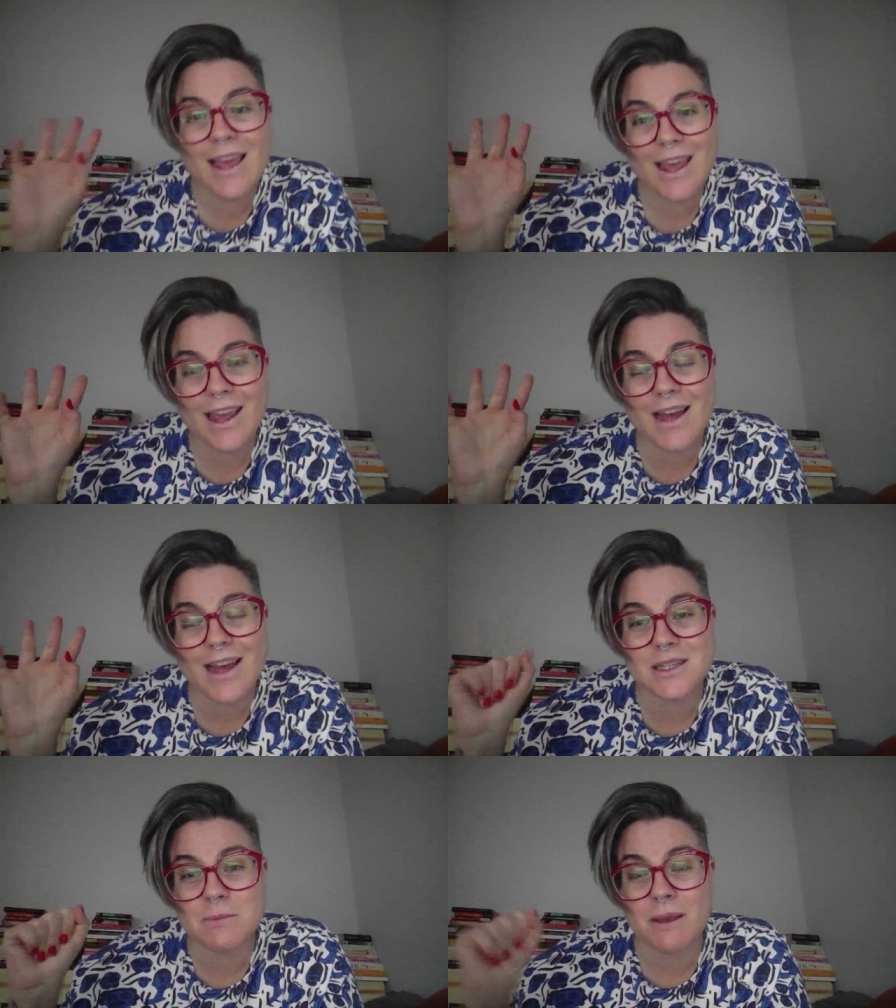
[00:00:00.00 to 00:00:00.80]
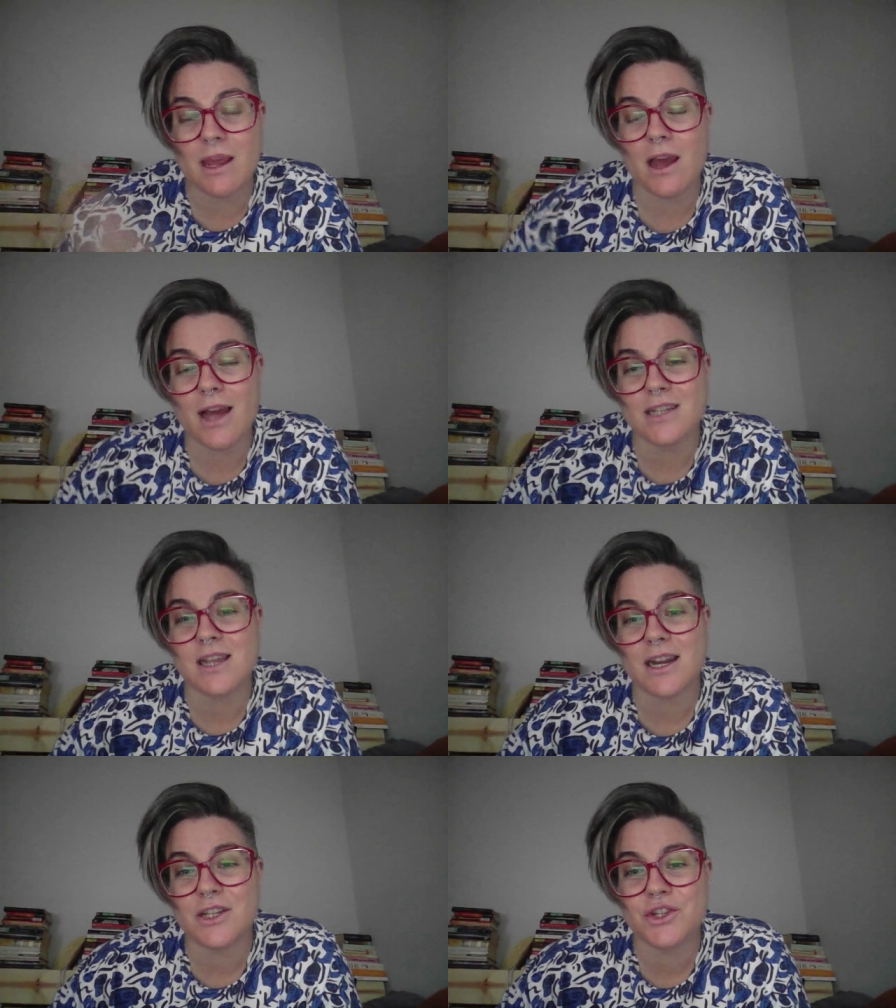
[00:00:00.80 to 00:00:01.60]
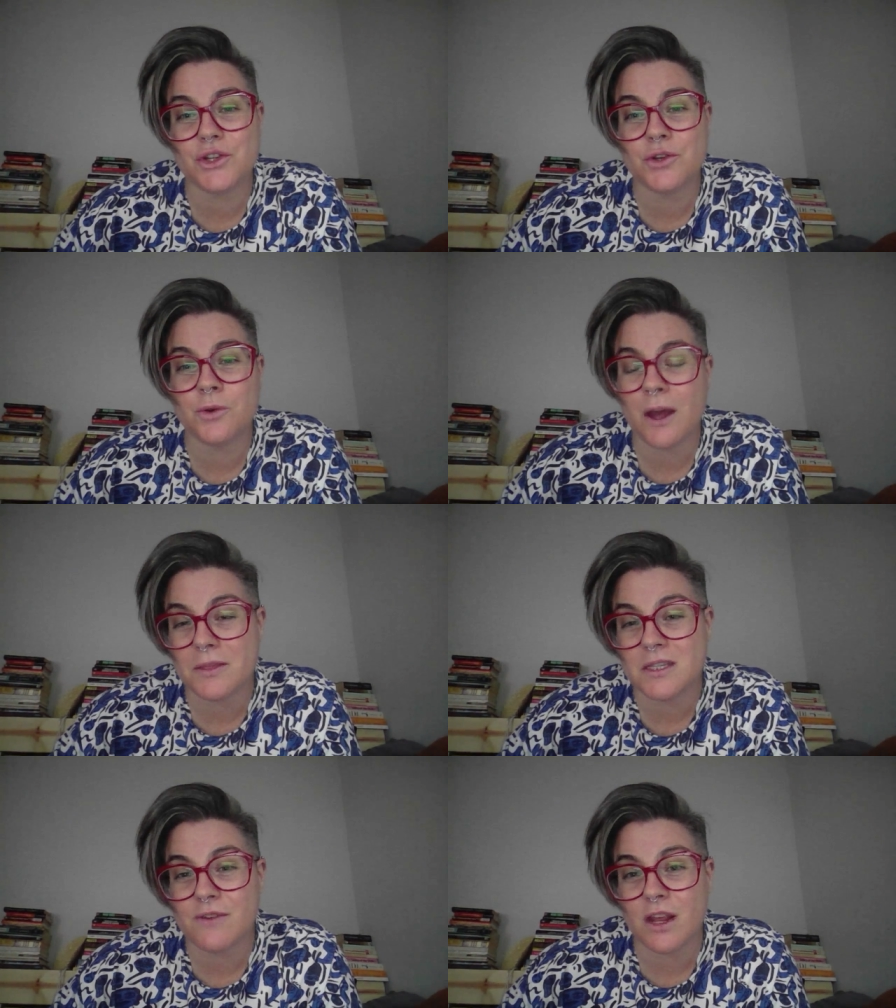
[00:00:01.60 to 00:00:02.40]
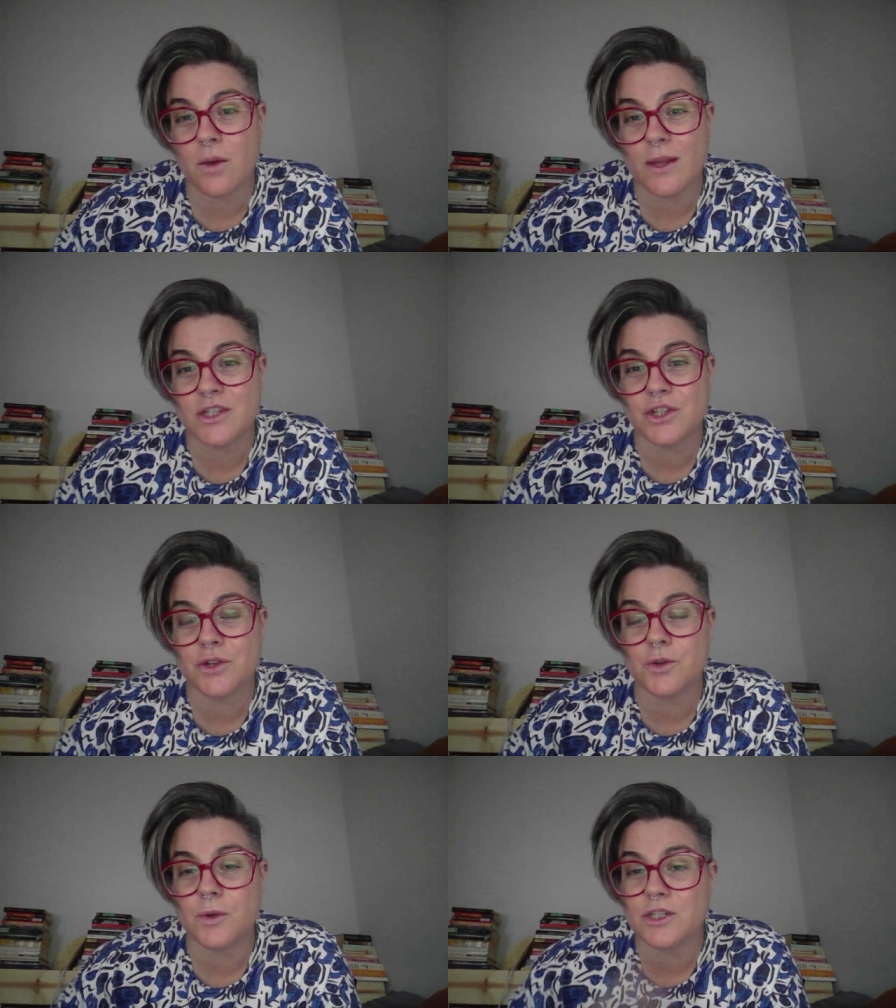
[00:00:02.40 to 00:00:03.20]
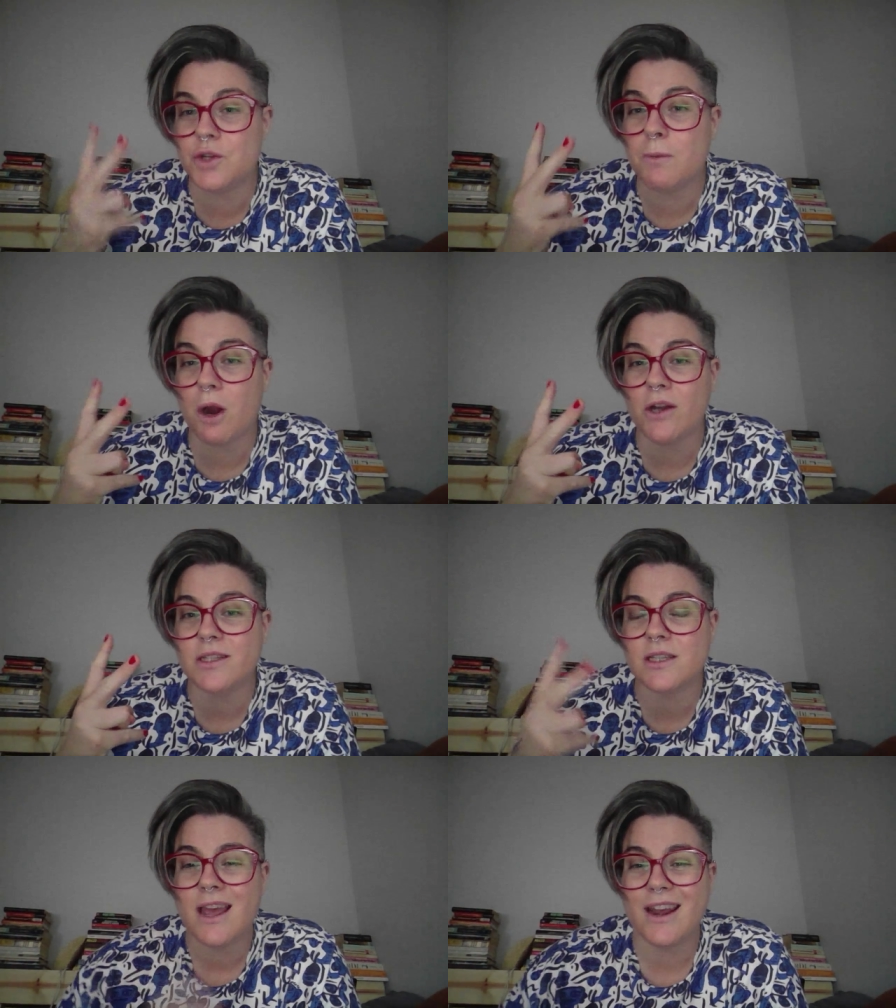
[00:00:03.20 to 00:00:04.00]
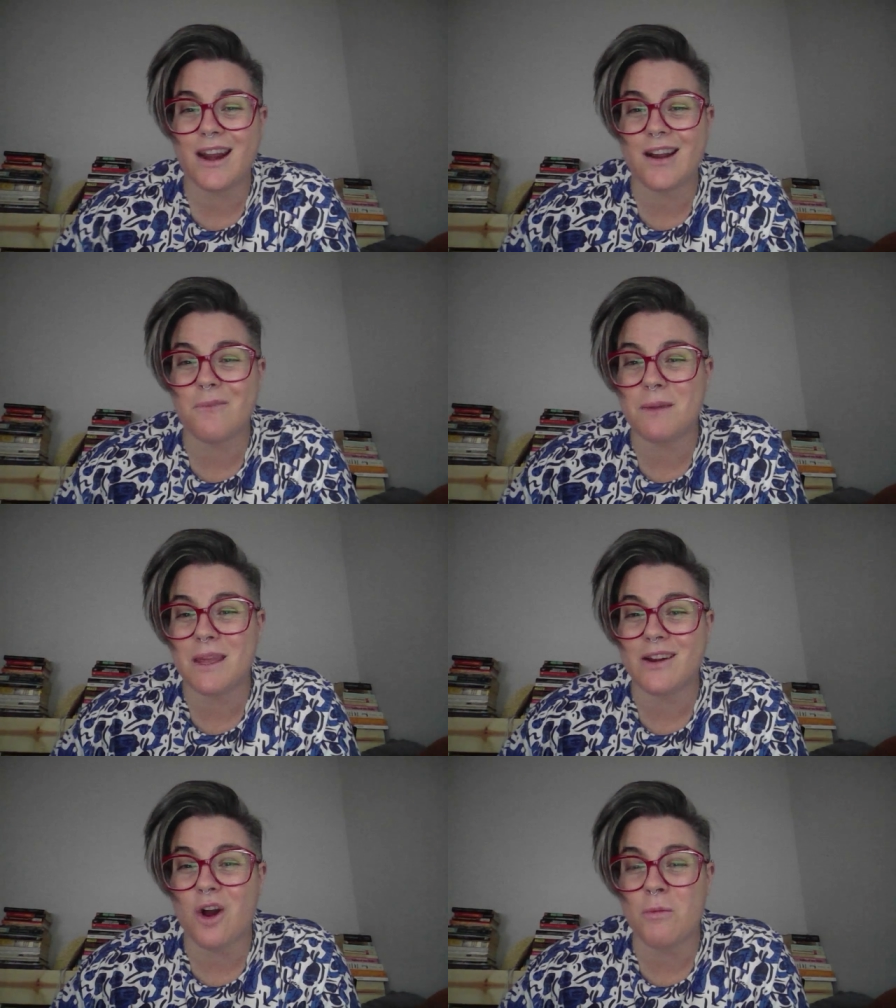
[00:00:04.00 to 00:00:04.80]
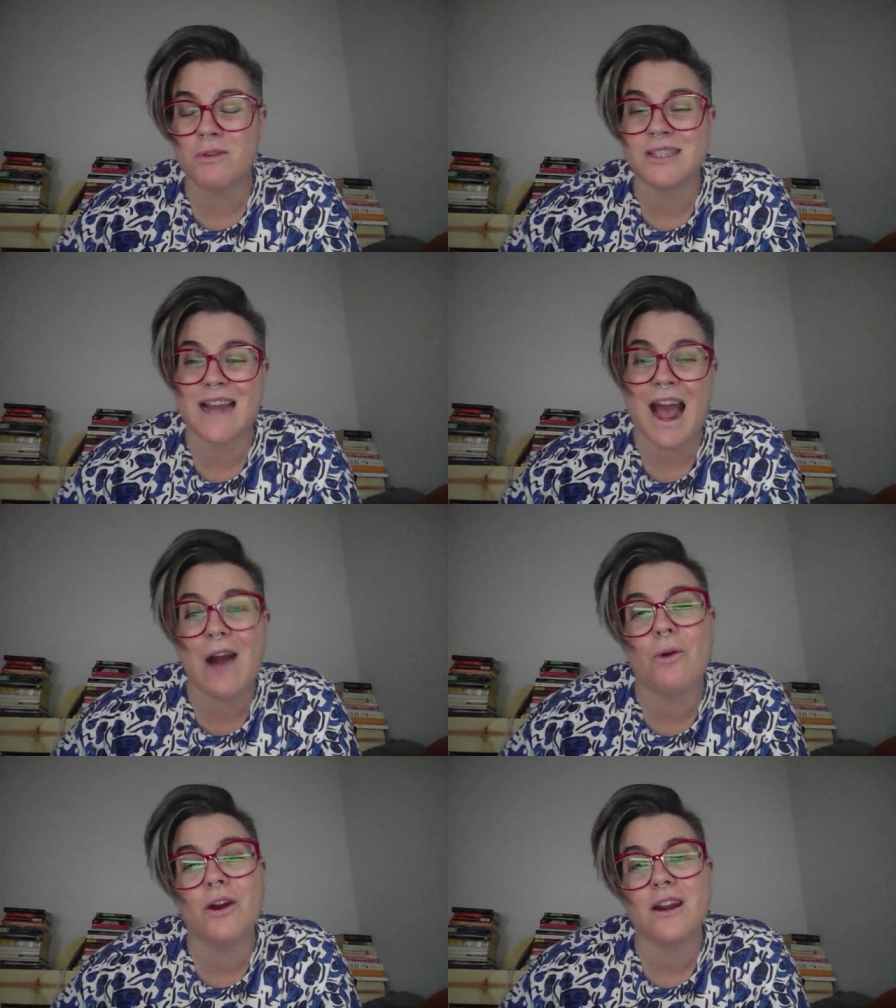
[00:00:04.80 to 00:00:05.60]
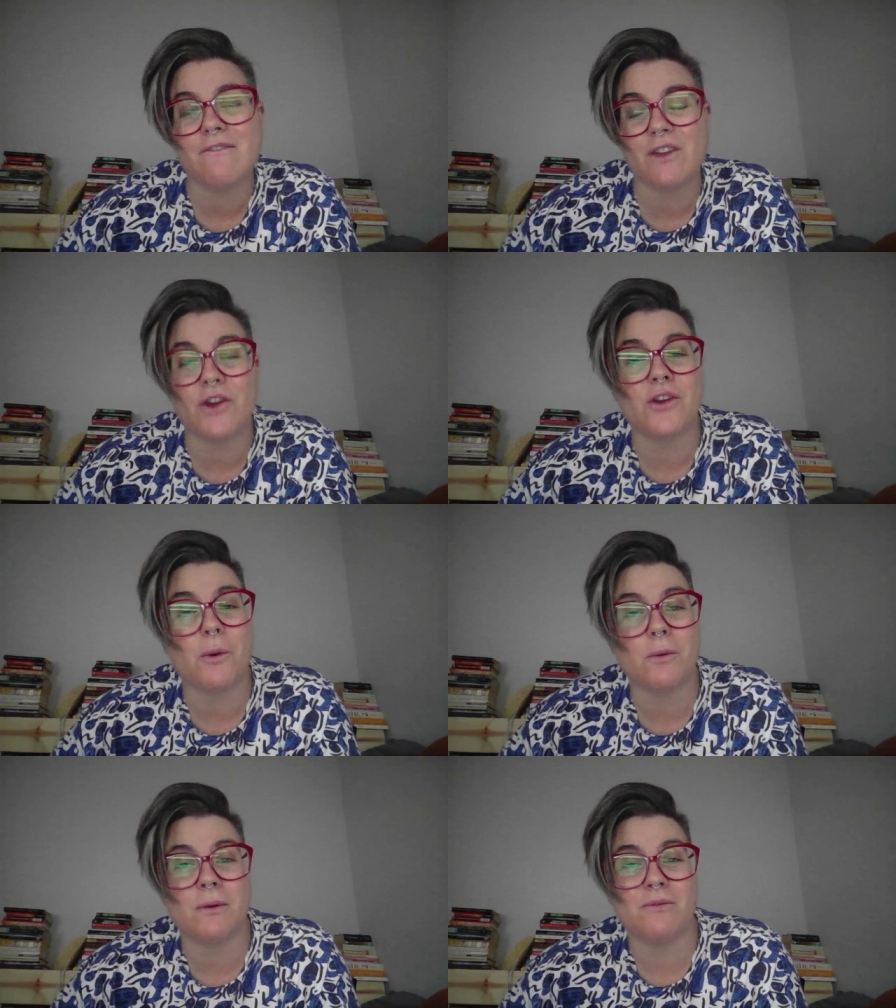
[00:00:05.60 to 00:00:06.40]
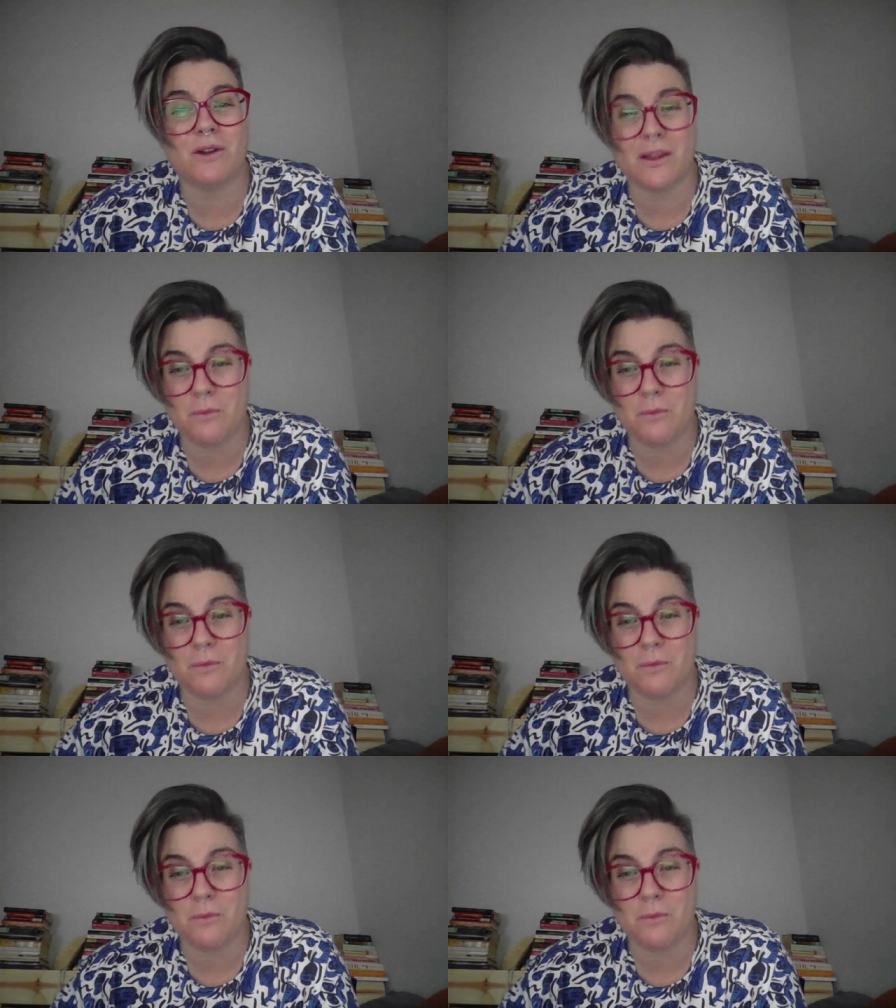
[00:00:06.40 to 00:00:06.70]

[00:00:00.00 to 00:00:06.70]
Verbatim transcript: Hey guys, it's me. I decided to cut this video into two parts. It ended up being almost an hour and I figured no one would really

+ + +

_Problem description:_ Return exactly the lines of the data, beginning with the first and ending with the line containing "[00:00:00.00 to 00:00:06.70]". Skip the pictures.

_Task result:_
[00:00:00.00 to 00:00:00.80]
[00:00:00.80 to 00:00:01.60]
[00:00:01.60 to 00:00:02.40]
[00:00:02.40 to 00:00:03.20]
[00:00:03.20 to 00:00:04.00]
[00:00:04.00 to 00:00:04.80]
[00:00:04.80 to 00:00:05.60]
[00:00:05.60 to 00:00:06.40]
[00:00:06.40 to 00:00:06.70]

[00:00:00.00 to 00:00:06.70]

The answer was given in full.